New Trader Basics: Forex Order Types
Knowing what each order type means and how it affects you is some of the most vital knowledge you need to have. Below I discuss the most commonly used and important forex order types used in trading. Make sure you are placing the right order based on what you want to achieve in the trade. This will help you prevent many of the mistake-based losses that come from incorrect order placement.
Market Entry:
This is the simplest to understand and one of the most used forex order types. You are buying or selling at current price. There is normally a difference in the price that you can buy or sell for. This is known as spread and is the difference between the “bid” and “ask” price. This ensures that you will always be at a slight loss when you open a position. It is a common practice and one of the most basic costs in trading.
Buying or selling “at market” gets you into the trade right away and there is no waiting. There are some exceptions – read my article on “slippage” for further explanation. You can also use a market order to close an open trade as well and it operates the same way.
Limit Entry Order:
This is best described as an order placed ahead of time. It attempts to get you into the market at a “better” or more favorable position relative to the direction you want to trade than where the market is currently sitting when you want to get in the trade. For example if you want to buy a forex pair or “go long”, a limit order would be placed if you wanted to get into the market at a lower price.

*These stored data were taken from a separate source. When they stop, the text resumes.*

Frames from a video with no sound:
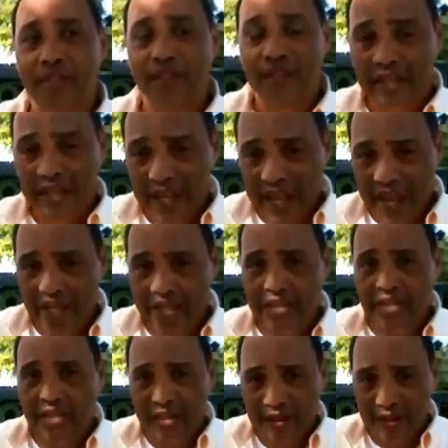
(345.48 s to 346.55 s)
Yes,
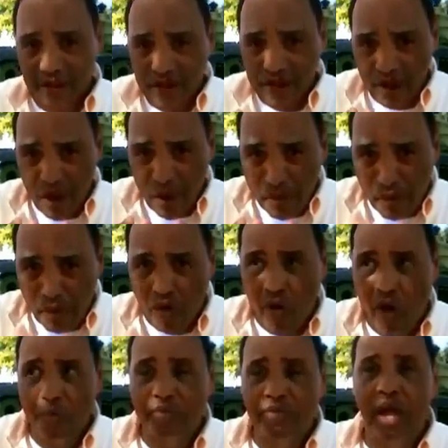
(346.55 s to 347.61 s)
there are
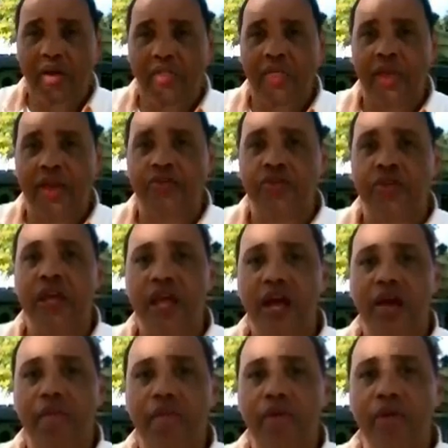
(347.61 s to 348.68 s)
programs out there to
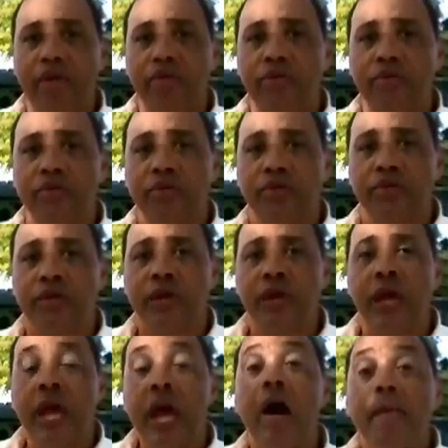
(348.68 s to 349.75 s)
help you to
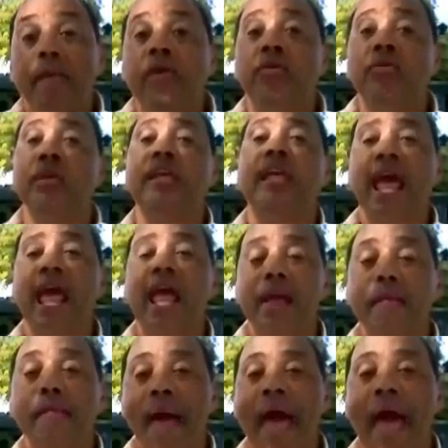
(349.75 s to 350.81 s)
gain
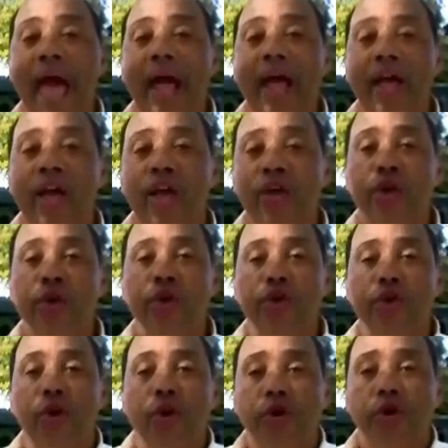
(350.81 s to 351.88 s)
back your
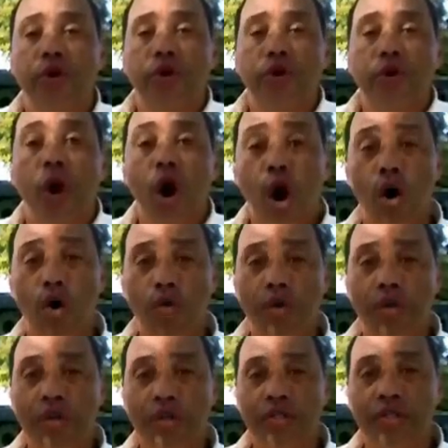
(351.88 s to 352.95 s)

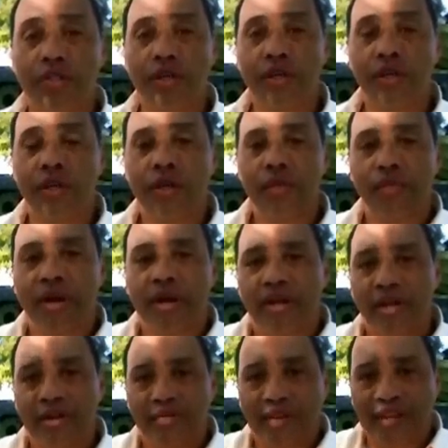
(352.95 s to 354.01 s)
wholeness. But
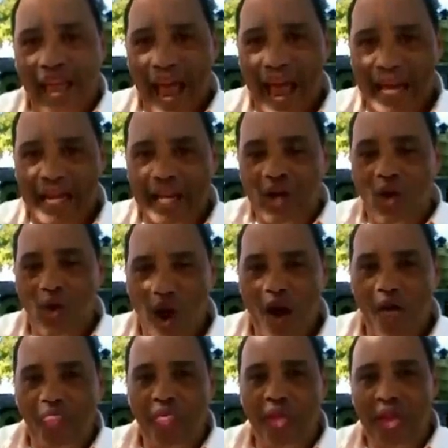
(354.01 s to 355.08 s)
you've got to go
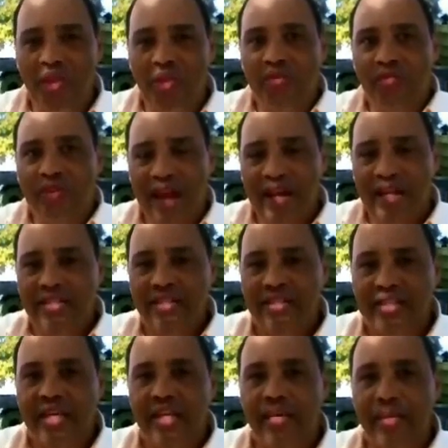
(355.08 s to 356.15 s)
out there. You've got to
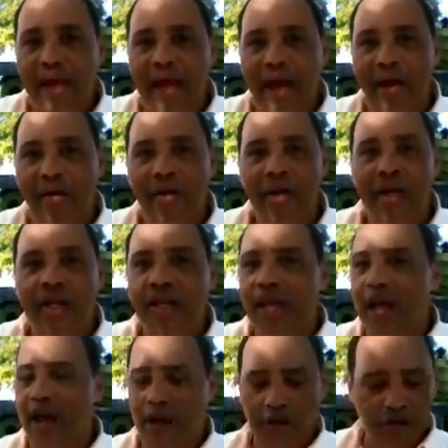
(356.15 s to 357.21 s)
seek them out.
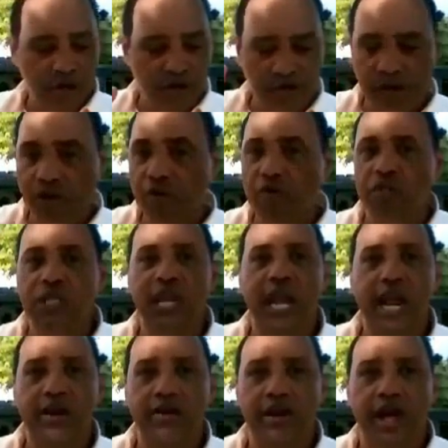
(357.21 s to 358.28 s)
Yeah, you know, use the
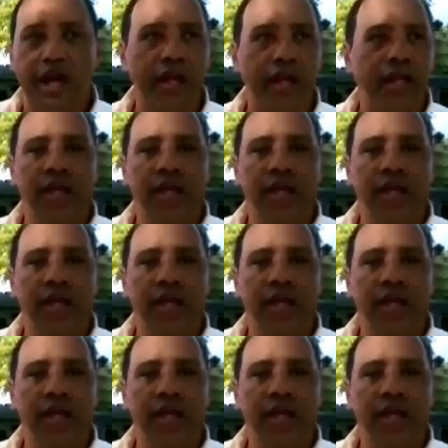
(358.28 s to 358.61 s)
internet.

For a sell trade or a “short”, the limit is set higher than current price. This would be more favorable to a sell position than market price. Keep in mind that there is no guarantee that the market will reach your limit and be entered. But it is a very commonly used order when traders would like to see price “come back” a bit before entering, such as above a support or resistance level.
Stop Entry Order:
A stop order is one of the forex order types that allows you to place an order ahead of time but the opposite of limit. It is not to be confused with a “stop loss”. A stop entry order gets you into the market at a “worse” or less-favorable position relative to the direction you are desiring to trade. For example if you want to buy a pair or “go long” you would place the stop entry at a higher price than market price. As the market moved up to your order point you would get into the trade. Although this seems counter-intuitive, there are situations where this is a very favorable entry. For example, wishing to make sure price has crossed a certain s/r area before entering, or adding to a position as price moves along in your favor. It depends on the approach, and system, and is the least common of the 3 discussed entry types.
New Trader Basics: Forex Order Entry Types
Those are the three primary and main entry types in forex trading. It is important that any new trader understands the difference between them to use them effectively in their desired style of trading.